Historically, creators competed with other creators for attention. Web3 social products combining trading, reputation, or content will shift competition away from one scarce asset: people’s willingness to spend time on your content.
I’m skeptical, but it’s increasingly clear that volatility is one of the strongest entry points for Web3 social products.
Here’s why. In the past week, ~100,000 people signed up for FriendTech. These users sought risk, not content. You can build excellent products targeting retail participants. But they lack crypto context. The only way for a product to achieve growth sufficient to trigger large-scale network effects and attract retail users is by drawing in crypto-natives and making them rich via product royalties or airdrops.
Whether we like it or not, this process involves speculation. We can ignore it, but people care less about decentralization than we assume. They care more about what the product does for them than the number of PhDs deciding consensus mechanisms on a blockchain.
In crypto, the “tone” has always been volatility. Web3 social combines volatility with social graphs. It may trigger collective madness. Thinking about how this might unfold scares me. But like most tech cycles, I believe it may breathe new life into long-overlooked primitives like DAOs.
Until regulators act meaningfully, we’ll keep seeing developers blur the lines between acceptable and unacceptable.

Ironically, we’ve had such experiments before.
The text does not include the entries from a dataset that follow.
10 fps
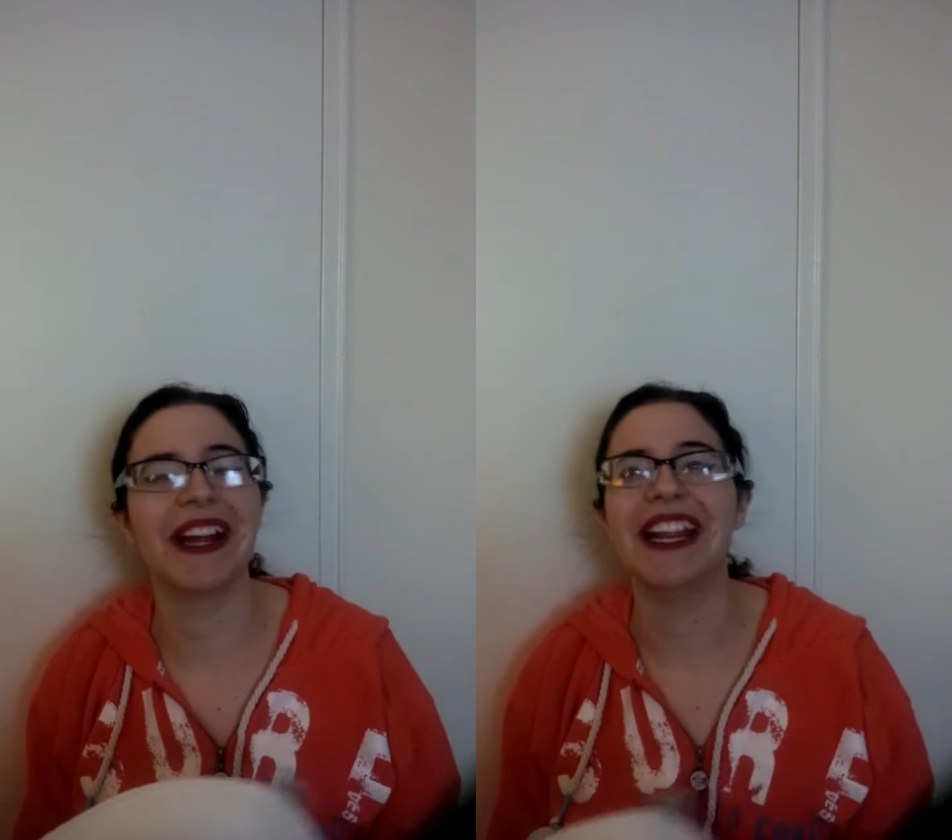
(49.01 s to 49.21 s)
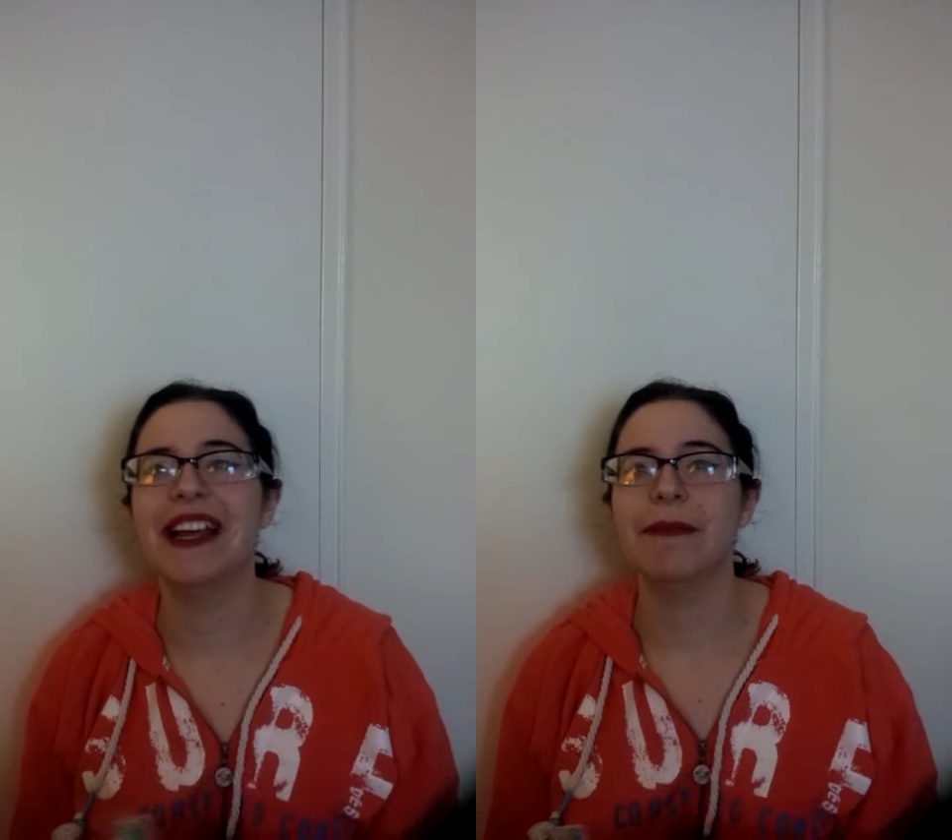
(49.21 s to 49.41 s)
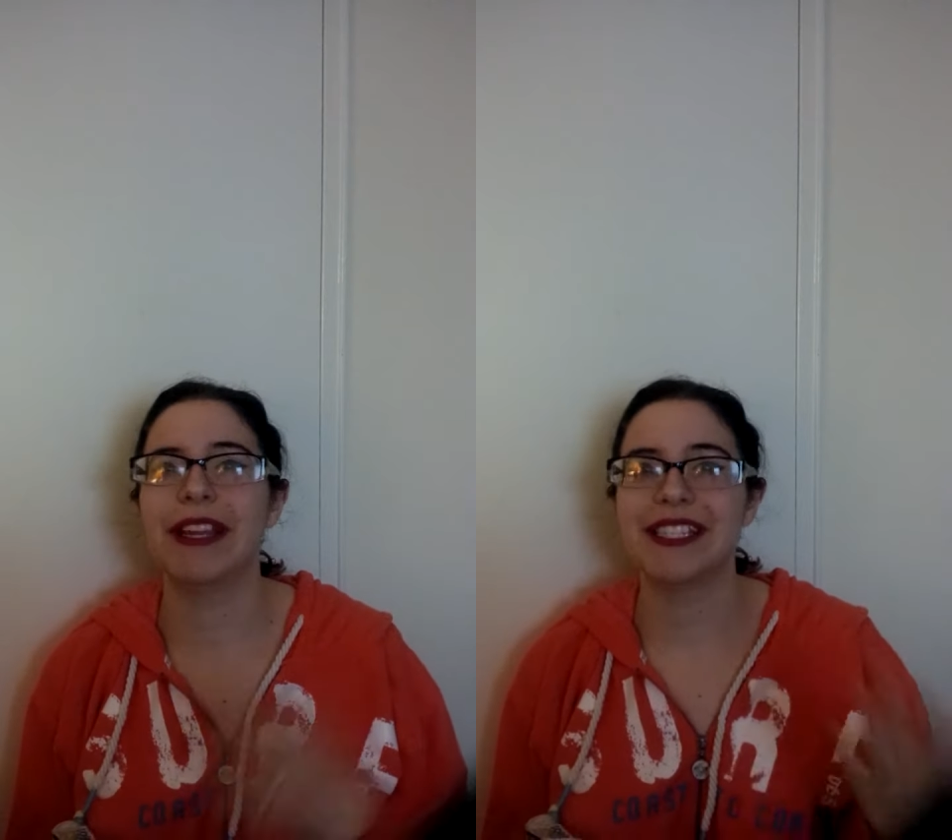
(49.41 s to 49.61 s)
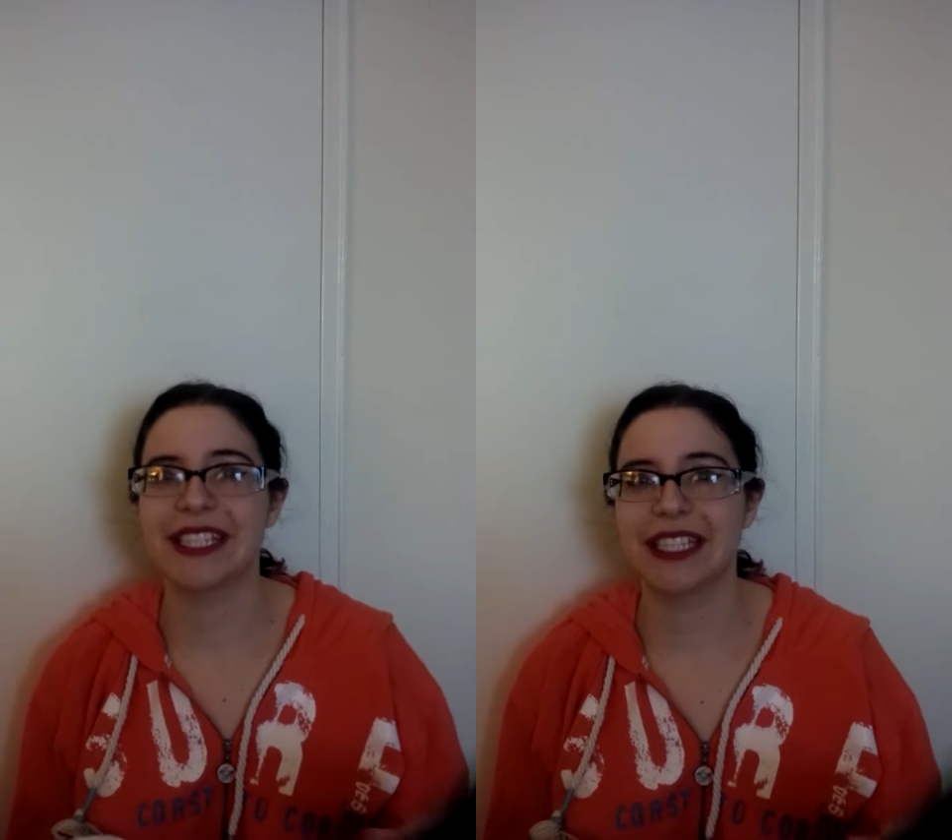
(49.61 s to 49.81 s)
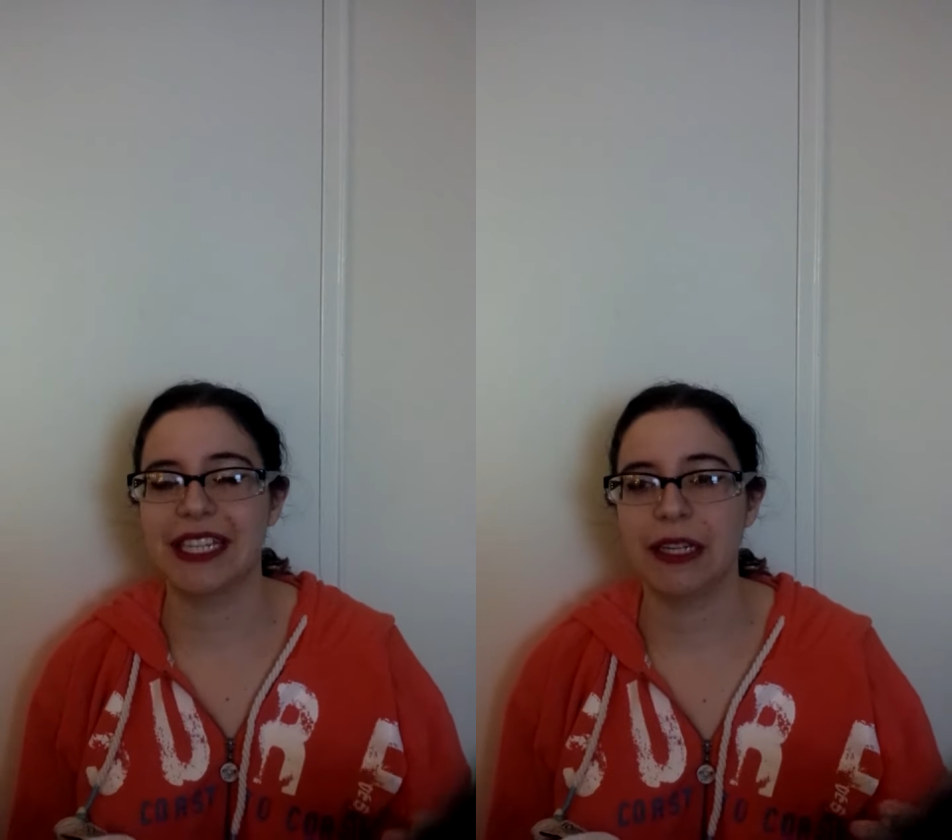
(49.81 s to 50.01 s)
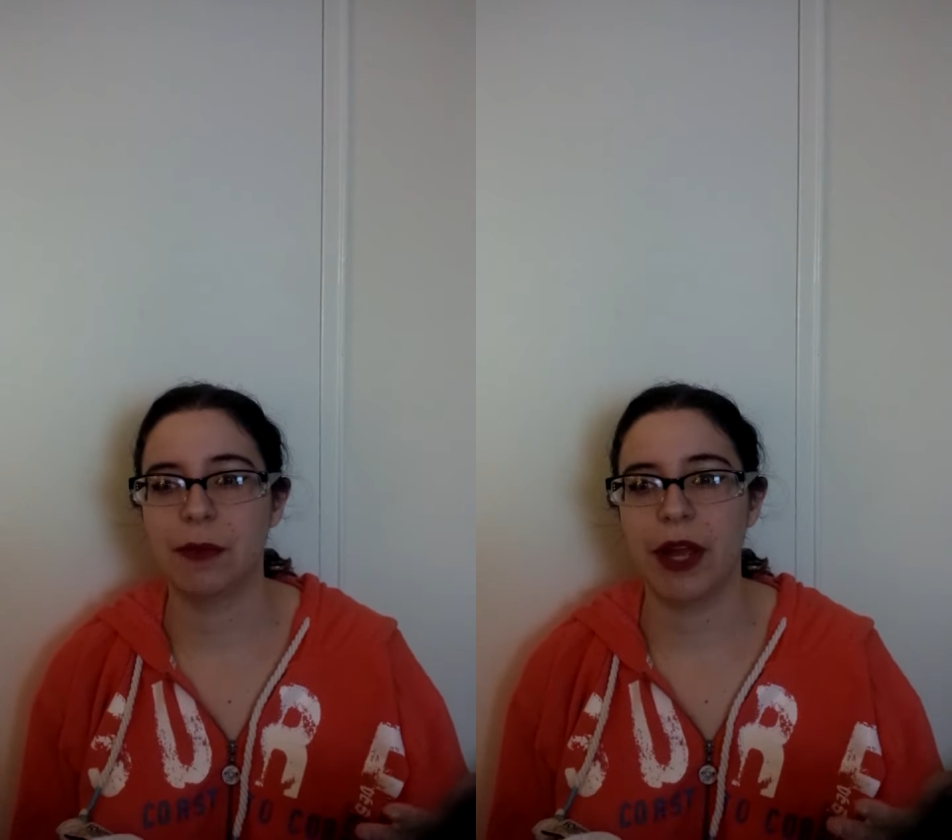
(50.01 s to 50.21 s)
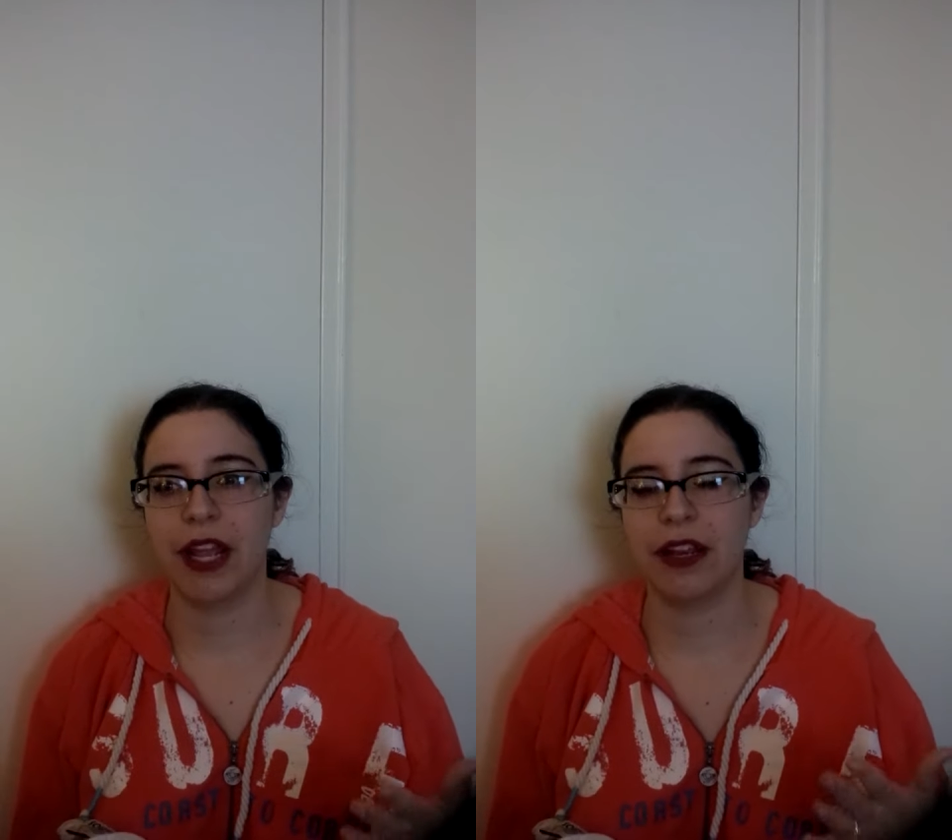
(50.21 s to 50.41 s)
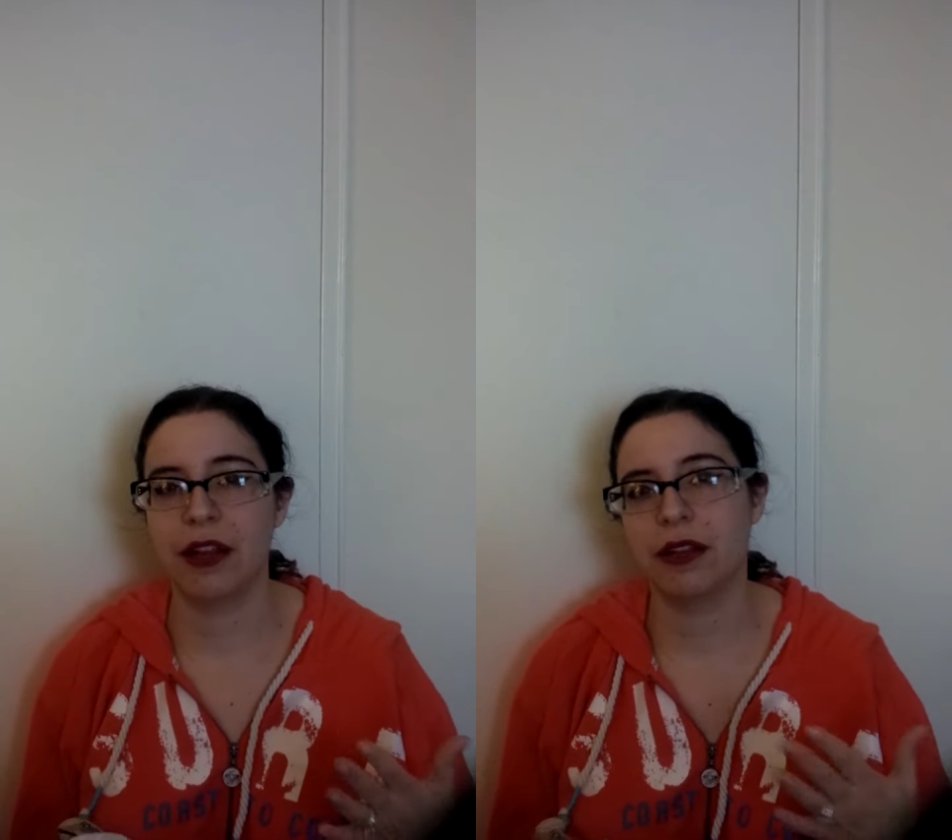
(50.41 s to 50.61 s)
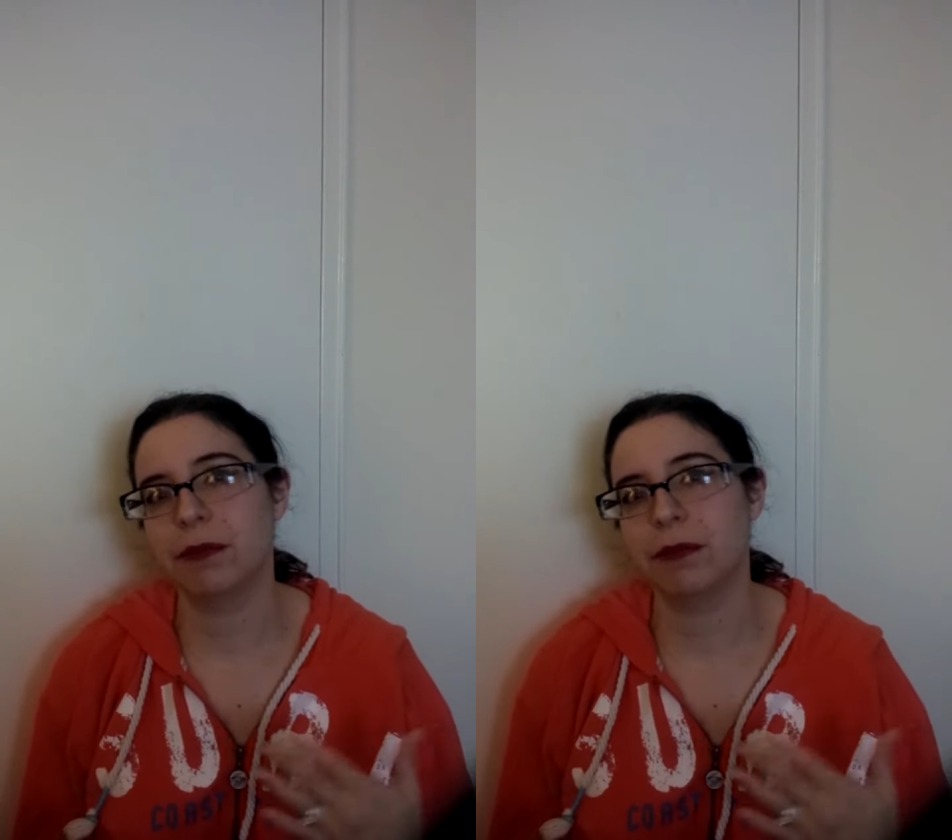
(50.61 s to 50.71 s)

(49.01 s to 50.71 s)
but basically when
Steemit and Bitclout come to mind. The NFT craze was another similar cycle. Assuming capital allocation patterns in new product categories won’t repeat is intellectually dishonest.
Crypto must evolve from a “trading” product to an “attention economy” product to reach today’s internet-scale user base. The tech stack must enable use cases that capture attention rather than money. Web3 gaming and social networks fit perfectly. We still lack mechanisms to attract creators with proper incentives.
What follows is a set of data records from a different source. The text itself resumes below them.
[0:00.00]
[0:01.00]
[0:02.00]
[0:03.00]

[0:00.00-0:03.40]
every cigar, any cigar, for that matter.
In 1997, there were ~13 million people online. Today, there are 3 billion. Web3 social products are speculative platforms today because we haven’t yet learned how to attract ordinary users without making them lose money.
Most of the industry’s work isn’t in building new L2s or DEXs, but in discovering business models that leverage existing technology. Borrowing Janet L. Yellen’s words: speculation is a temporary feature.